# Work to complete
Give back the full listing verbatim, apart from its images.

# Given records
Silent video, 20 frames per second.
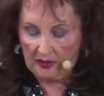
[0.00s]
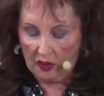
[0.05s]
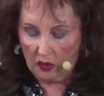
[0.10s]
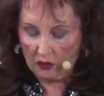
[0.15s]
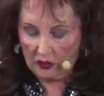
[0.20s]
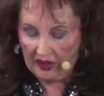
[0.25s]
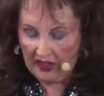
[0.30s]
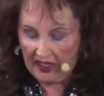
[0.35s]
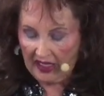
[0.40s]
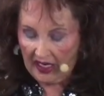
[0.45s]

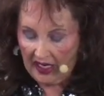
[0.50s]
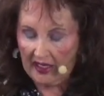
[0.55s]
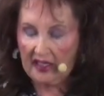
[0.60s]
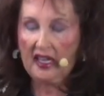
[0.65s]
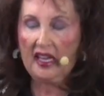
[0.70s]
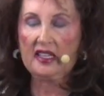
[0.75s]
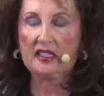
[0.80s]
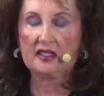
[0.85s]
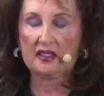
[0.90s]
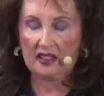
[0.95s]
Only God
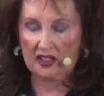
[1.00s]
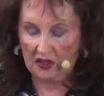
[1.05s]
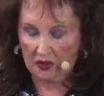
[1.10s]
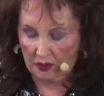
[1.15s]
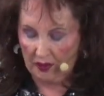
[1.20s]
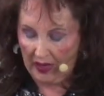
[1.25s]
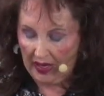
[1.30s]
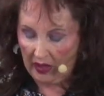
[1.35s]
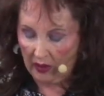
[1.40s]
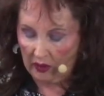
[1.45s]
has
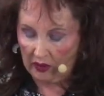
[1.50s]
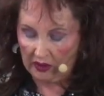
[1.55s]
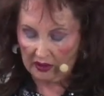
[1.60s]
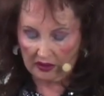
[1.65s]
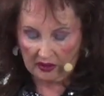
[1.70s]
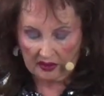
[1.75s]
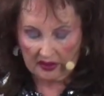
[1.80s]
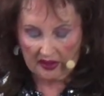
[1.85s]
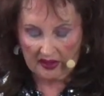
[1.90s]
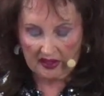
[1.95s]
such
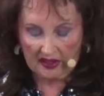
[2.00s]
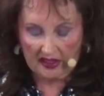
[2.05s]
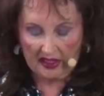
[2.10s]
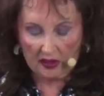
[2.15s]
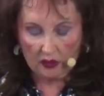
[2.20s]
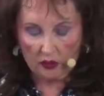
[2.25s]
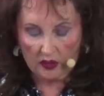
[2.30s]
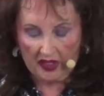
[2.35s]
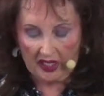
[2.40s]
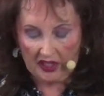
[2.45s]
power.
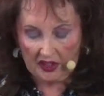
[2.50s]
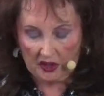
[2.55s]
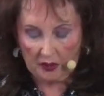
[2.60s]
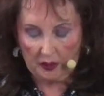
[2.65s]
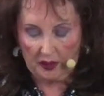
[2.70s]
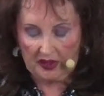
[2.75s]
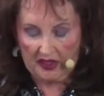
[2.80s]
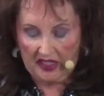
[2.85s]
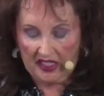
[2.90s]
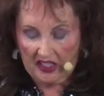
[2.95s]
Instead, we ought to
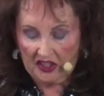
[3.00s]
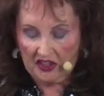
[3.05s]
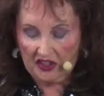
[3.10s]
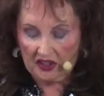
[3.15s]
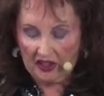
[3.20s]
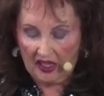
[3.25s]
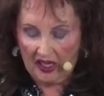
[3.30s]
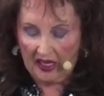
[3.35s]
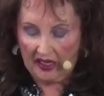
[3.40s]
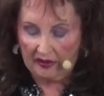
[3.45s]

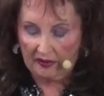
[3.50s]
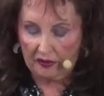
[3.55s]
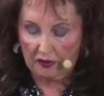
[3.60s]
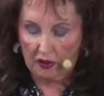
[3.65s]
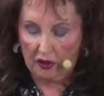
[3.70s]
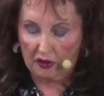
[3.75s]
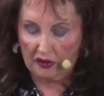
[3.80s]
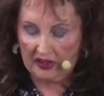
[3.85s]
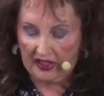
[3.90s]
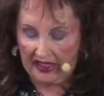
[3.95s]
petition God
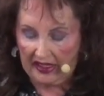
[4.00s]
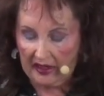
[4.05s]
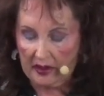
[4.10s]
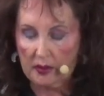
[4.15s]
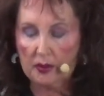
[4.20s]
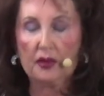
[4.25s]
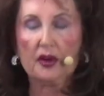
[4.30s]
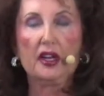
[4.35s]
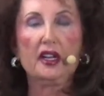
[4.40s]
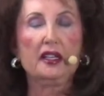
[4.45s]
for our daily
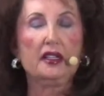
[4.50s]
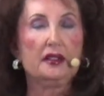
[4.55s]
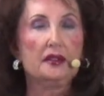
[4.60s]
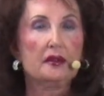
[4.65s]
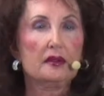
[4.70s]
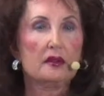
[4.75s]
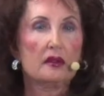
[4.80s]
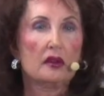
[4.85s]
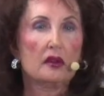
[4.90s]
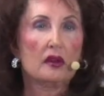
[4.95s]
bread
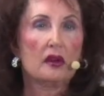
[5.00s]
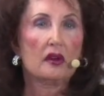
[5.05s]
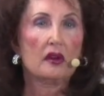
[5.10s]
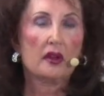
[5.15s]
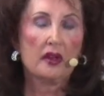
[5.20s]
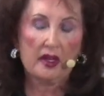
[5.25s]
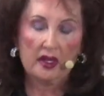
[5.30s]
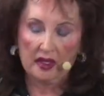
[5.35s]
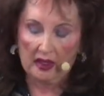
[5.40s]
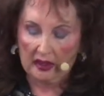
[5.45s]

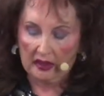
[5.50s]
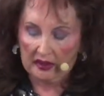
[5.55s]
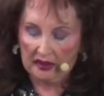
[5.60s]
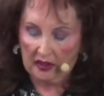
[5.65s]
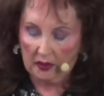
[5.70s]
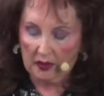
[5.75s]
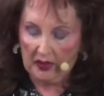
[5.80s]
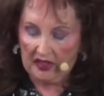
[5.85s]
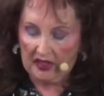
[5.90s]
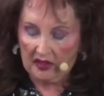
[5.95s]

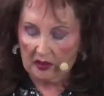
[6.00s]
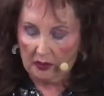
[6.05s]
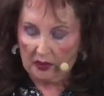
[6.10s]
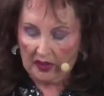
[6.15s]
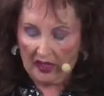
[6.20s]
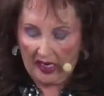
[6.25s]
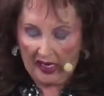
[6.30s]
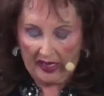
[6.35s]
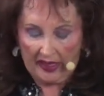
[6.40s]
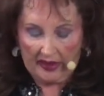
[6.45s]
to be
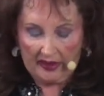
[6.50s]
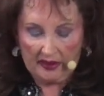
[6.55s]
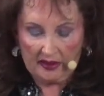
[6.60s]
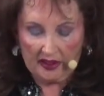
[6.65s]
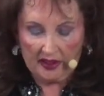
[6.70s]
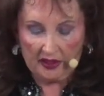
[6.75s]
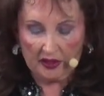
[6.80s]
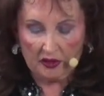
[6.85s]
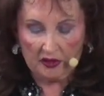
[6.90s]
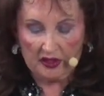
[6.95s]
supplied
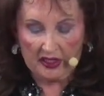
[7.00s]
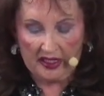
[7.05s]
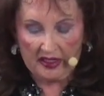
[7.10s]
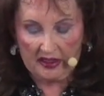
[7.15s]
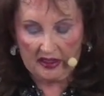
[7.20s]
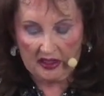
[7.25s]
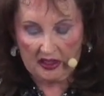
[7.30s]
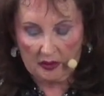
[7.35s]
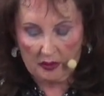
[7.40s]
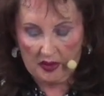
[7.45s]
and our
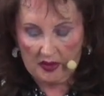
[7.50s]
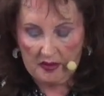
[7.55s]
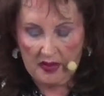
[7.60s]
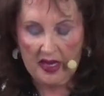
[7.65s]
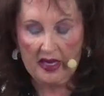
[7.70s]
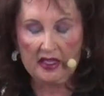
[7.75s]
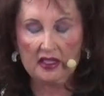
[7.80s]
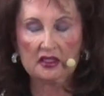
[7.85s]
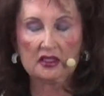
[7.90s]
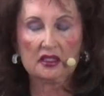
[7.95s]
needs to be
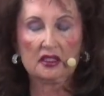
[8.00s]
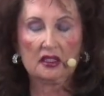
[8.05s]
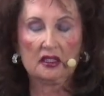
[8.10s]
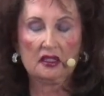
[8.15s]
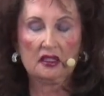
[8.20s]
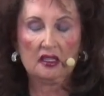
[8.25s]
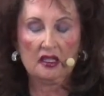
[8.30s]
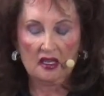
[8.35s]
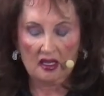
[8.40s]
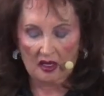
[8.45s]
met.
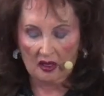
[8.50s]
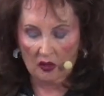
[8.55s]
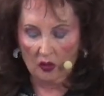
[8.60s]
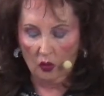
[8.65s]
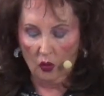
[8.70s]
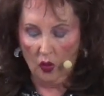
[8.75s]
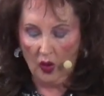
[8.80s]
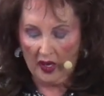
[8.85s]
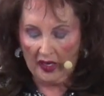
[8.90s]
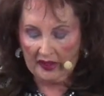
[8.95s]

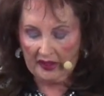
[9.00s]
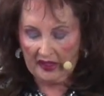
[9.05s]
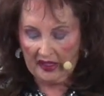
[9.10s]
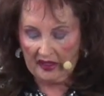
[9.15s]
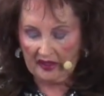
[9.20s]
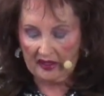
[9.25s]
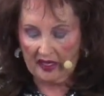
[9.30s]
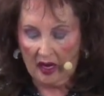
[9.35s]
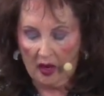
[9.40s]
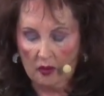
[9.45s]
One
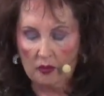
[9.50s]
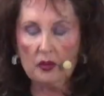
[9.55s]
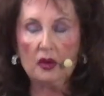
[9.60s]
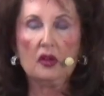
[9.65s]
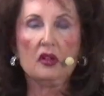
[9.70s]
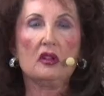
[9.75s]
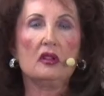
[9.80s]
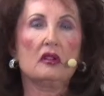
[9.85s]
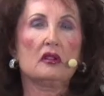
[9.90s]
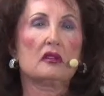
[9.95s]
is
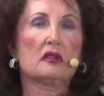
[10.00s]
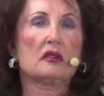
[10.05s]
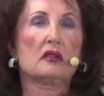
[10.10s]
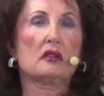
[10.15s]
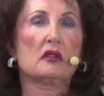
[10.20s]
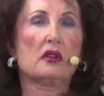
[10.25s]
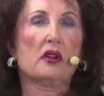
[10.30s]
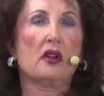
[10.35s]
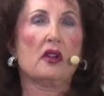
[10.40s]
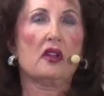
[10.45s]
humble,
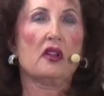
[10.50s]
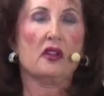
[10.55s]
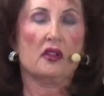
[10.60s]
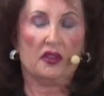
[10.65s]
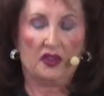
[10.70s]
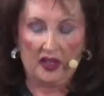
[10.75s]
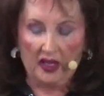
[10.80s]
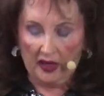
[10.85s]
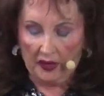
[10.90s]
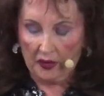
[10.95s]

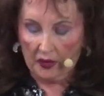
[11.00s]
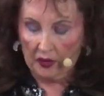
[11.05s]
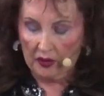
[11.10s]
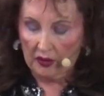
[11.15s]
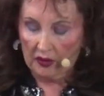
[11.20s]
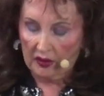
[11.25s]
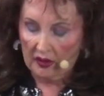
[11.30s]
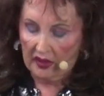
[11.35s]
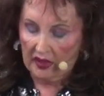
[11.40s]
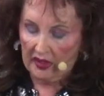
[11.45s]
the
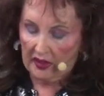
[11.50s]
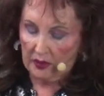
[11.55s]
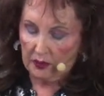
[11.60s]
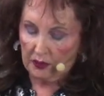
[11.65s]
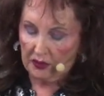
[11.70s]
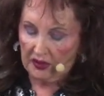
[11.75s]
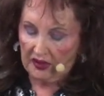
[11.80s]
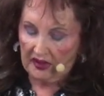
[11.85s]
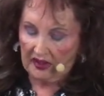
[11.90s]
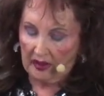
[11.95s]
other is
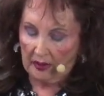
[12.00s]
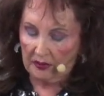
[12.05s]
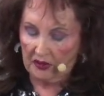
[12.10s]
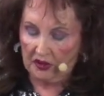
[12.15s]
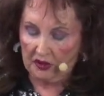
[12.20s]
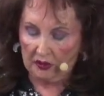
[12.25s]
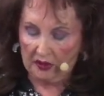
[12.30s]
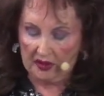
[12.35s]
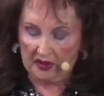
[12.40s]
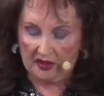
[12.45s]

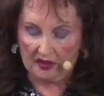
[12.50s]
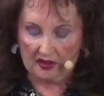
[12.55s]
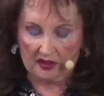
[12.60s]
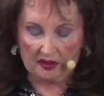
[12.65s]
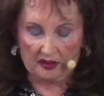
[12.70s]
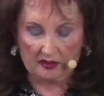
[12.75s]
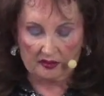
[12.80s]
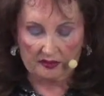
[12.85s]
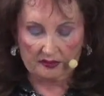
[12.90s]
presumptuous.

# Solution to this problem
Silent video, 20 frames per second.
[0.00s]
[0.05s]
[0.10s]
[0.15s]
[0.20s]
[0.25s]
[0.30s]
[0.35s]
[0.40s]
[0.45s]

[0.50s]
[0.55s]
[0.60s]
[0.65s]
[0.70s]
[0.75s]
[0.80s]
[0.85s]
[0.90s]
[0.95s]
Only God
[1.00s]
[1.05s]
[1.10s]
[1.15s]
[1.20s]
[1.25s]
[1.30s]
[1.35s]
[1.40s]
[1.45s]
has
[1.50s]
[1.55s]
[1.60s]
[1.65s]
[1.70s]
[1.75s]
[1.80s]
[1.85s]
[1.90s]
[1.95s]
such
[2.00s]
[2.05s]
[2.10s]
[2.15s]
[2.20s]
[2.25s]
[2.30s]
[2.35s]
[2.40s]
[2.45s]
power.
[2.50s]
[2.55s]
[2.60s]
[2.65s]
[2.70s]
[2.75s]
[2.80s]
[2.85s]
[2.90s]
[2.95s]
Instead, we ought to
[3.00s]
[3.05s]
[3.10s]
[3.15s]
[3.20s]
[3.25s]
[3.30s]
[3.35s]
[3.40s]
[3.45s]

[3.50s]
[3.55s]
[3.60s]
[3.65s]
[3.70s]
[3.75s]
[3.80s]
[3.85s]
[3.90s]
[3.95s]
petition God
[4.00s]
[4.05s]
[4.10s]
[4.15s]
[4.20s]
[4.25s]
[4.30s]
[4.35s]
[4.40s]
[4.45s]
for our daily
[4.50s]
[4.55s]
[4.60s]
[4.65s]
[4.70s]
[4.75s]
[4.80s]
[4.85s]
[4.90s]
[4.95s]
bread
[5.00s]
[5.05s]
[5.10s]
[5.15s]
[5.20s]
[5.25s]
[5.30s]
[5.35s]
[5.40s]
[5.45s]

[5.50s]
[5.55s]
[5.60s]
[5.65s]
[5.70s]
[5.75s]
[5.80s]
[5.85s]
[5.90s]
[5.95s]

[6.00s]
[6.05s]
[6.10s]
[6.15s]
[6.20s]
[6.25s]
[6.30s]
[6.35s]
[6.40s]
[6.45s]
to be
[6.50s]
[6.55s]
[6.60s]
[6.65s]
[6.70s]
[6.75s]
[6.80s]
[6.85s]
[6.90s]
[6.95s]
supplied
[7.00s]
[7.05s]
[7.10s]
[7.15s]
[7.20s]
[7.25s]
[7.30s]
[7.35s]
[7.40s]
[7.45s]
and our
[7.50s]
[7.55s]
[7.60s]
[7.65s]
[7.70s]
[7.75s]
[7.80s]
[7.85s]
[7.90s]
[7.95s]
needs to be
[8.00s]
[8.05s]
[8.10s]
[8.15s]
[8.20s]
[8.25s]
[8.30s]
[8.35s]
[8.40s]
[8.45s]
met.
[8.50s]
[8.55s]
[8.60s]
[8.65s]
[8.70s]
[8.75s]
[8.80s]
[8.85s]
[8.90s]
[8.95s]

[9.00s]
[9.05s]
[9.10s]
[9.15s]
[9.20s]
[9.25s]
[9.30s]
[9.35s]
[9.40s]
[9.45s]
One
[9.50s]
[9.55s]
[9.60s]
[9.65s]
[9.70s]
[9.75s]
[9.80s]
[9.85s]
[9.90s]
[9.95s]
is
[10.00s]
[10.05s]
[10.10s]
[10.15s]
[10.20s]
[10.25s]
[10.30s]
[10.35s]
[10.40s]
[10.45s]
humble,
[10.50s]
[10.55s]
[10.60s]
[10.65s]
[10.70s]
[10.75s]
[10.80s]
[10.85s]
[10.90s]
[10.95s]

[11.00s]
[11.05s]
[11.10s]
[11.15s]
[11.20s]
[11.25s]
[11.30s]
[11.35s]
[11.40s]
[11.45s]
the
[11.50s]
[11.55s]
[11.60s]
[11.65s]
[11.70s]
[11.75s]
[11.80s]
[11.85s]
[11.90s]
[11.95s]
other is
[12.00s]
[12.05s]
[12.10s]
[12.15s]
[12.20s]
[12.25s]
[12.30s]
[12.35s]
[12.40s]
[12.45s]

[12.50s]
[12.55s]
[12.60s]
[12.65s]
[12.70s]
[12.75s]
[12.80s]
[12.85s]
[12.90s]
presumptuous.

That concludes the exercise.